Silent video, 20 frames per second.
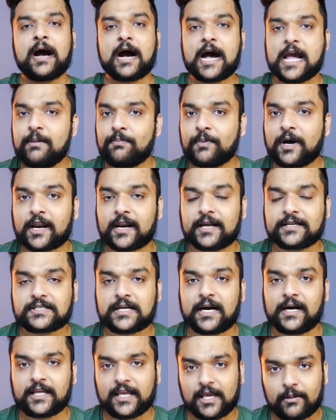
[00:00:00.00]
हाइप करना
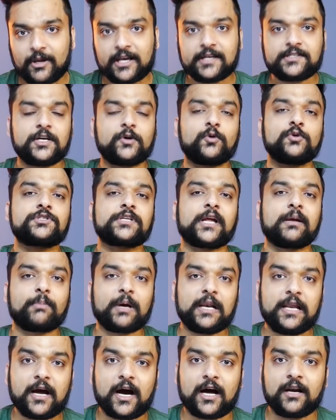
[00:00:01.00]
स्टार्ट किया बिकॉज ये कुछ टाइम
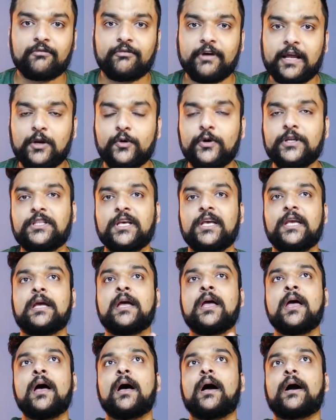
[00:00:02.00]
पहले अनवेल हुई थी
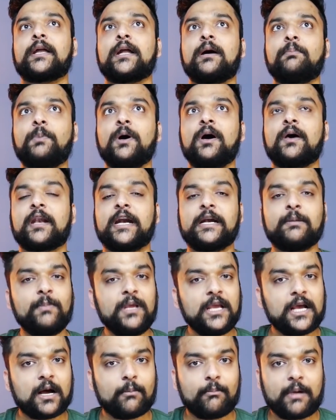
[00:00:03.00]
अगर आप
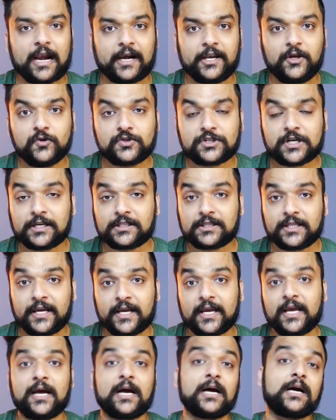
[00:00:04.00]
रेडमी का बैंड यूज करते
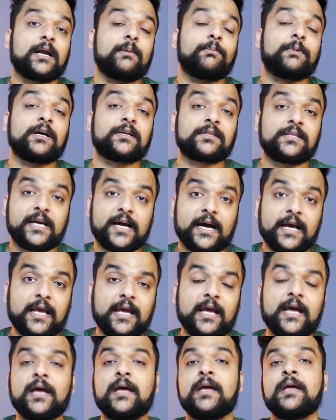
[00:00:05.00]
हैं अगर आप करते आए
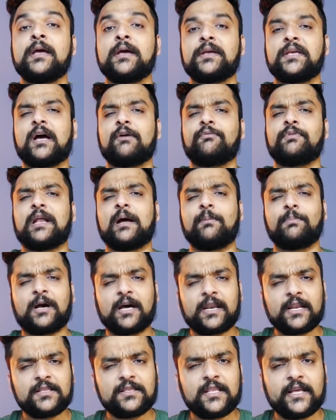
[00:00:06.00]
हैं या फिर आप
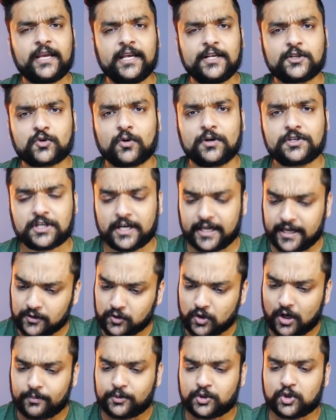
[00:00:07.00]
खरीदने की सोच रहे हैं
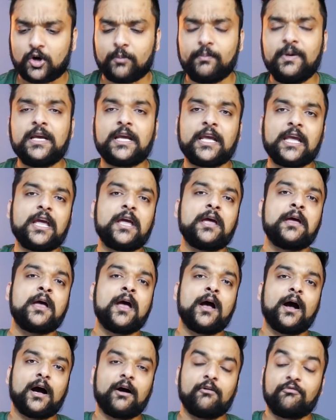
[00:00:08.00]
तो आप शॉमी के
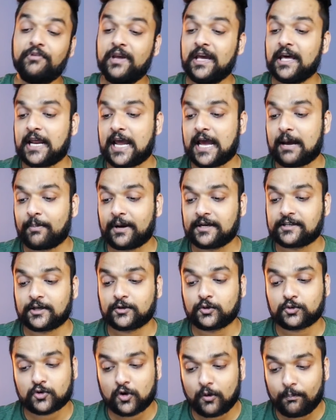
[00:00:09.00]
वीयर ऐप के
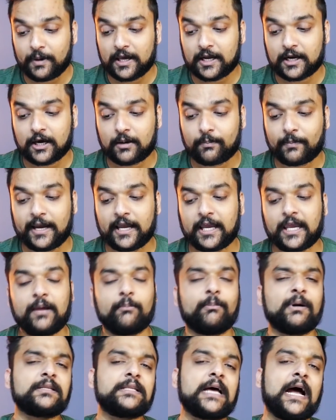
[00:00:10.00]
साथ उसको पेयर कर पाएंगे
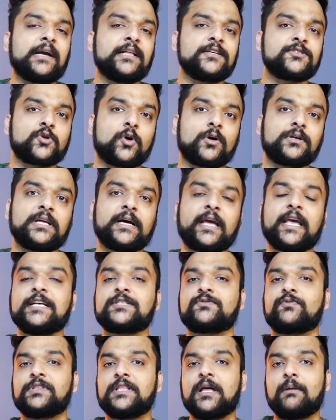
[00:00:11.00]
बट दैट इज नॉट द
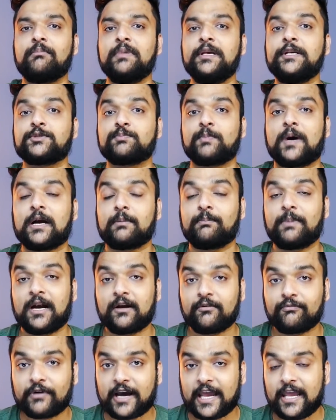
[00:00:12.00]
केस विद द मी स्मार्ट
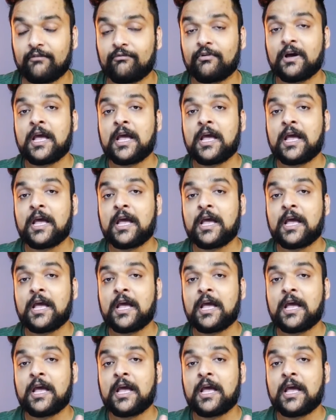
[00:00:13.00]
बैंड फाइव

ACTIVITY: With the images omitted, repeat all the data word for word.

TASK ANSWER:
Silent video, 20 frames per second.
[00:00:00.00]
हाइप करना
[00:00:01.00]
स्टार्ट किया बिकॉज ये कुछ टाइम
[00:00:02.00]
पहले अनवेल हुई थी
[00:00:03.00]
अगर आप
[00:00:04.00]
रेडमी का बैंड यूज करते
[00:00:05.00]
हैं अगर आप करते आए
[00:00:06.00]
हैं या फिर आप
[00:00:07.00]
खरीदने की सोच रहे हैं
[00:00:08.00]
तो आप शॉमी के
[00:00:09.00]
वीयर ऐप के
[00:00:10.00]
साथ उसको पेयर कर पाएंगे
[00:00:11.00]
बट दैट इज नॉट द
[00:00:12.00]
केस विद द मी स्मार्ट
[00:00:13.00]
बैंड फाइव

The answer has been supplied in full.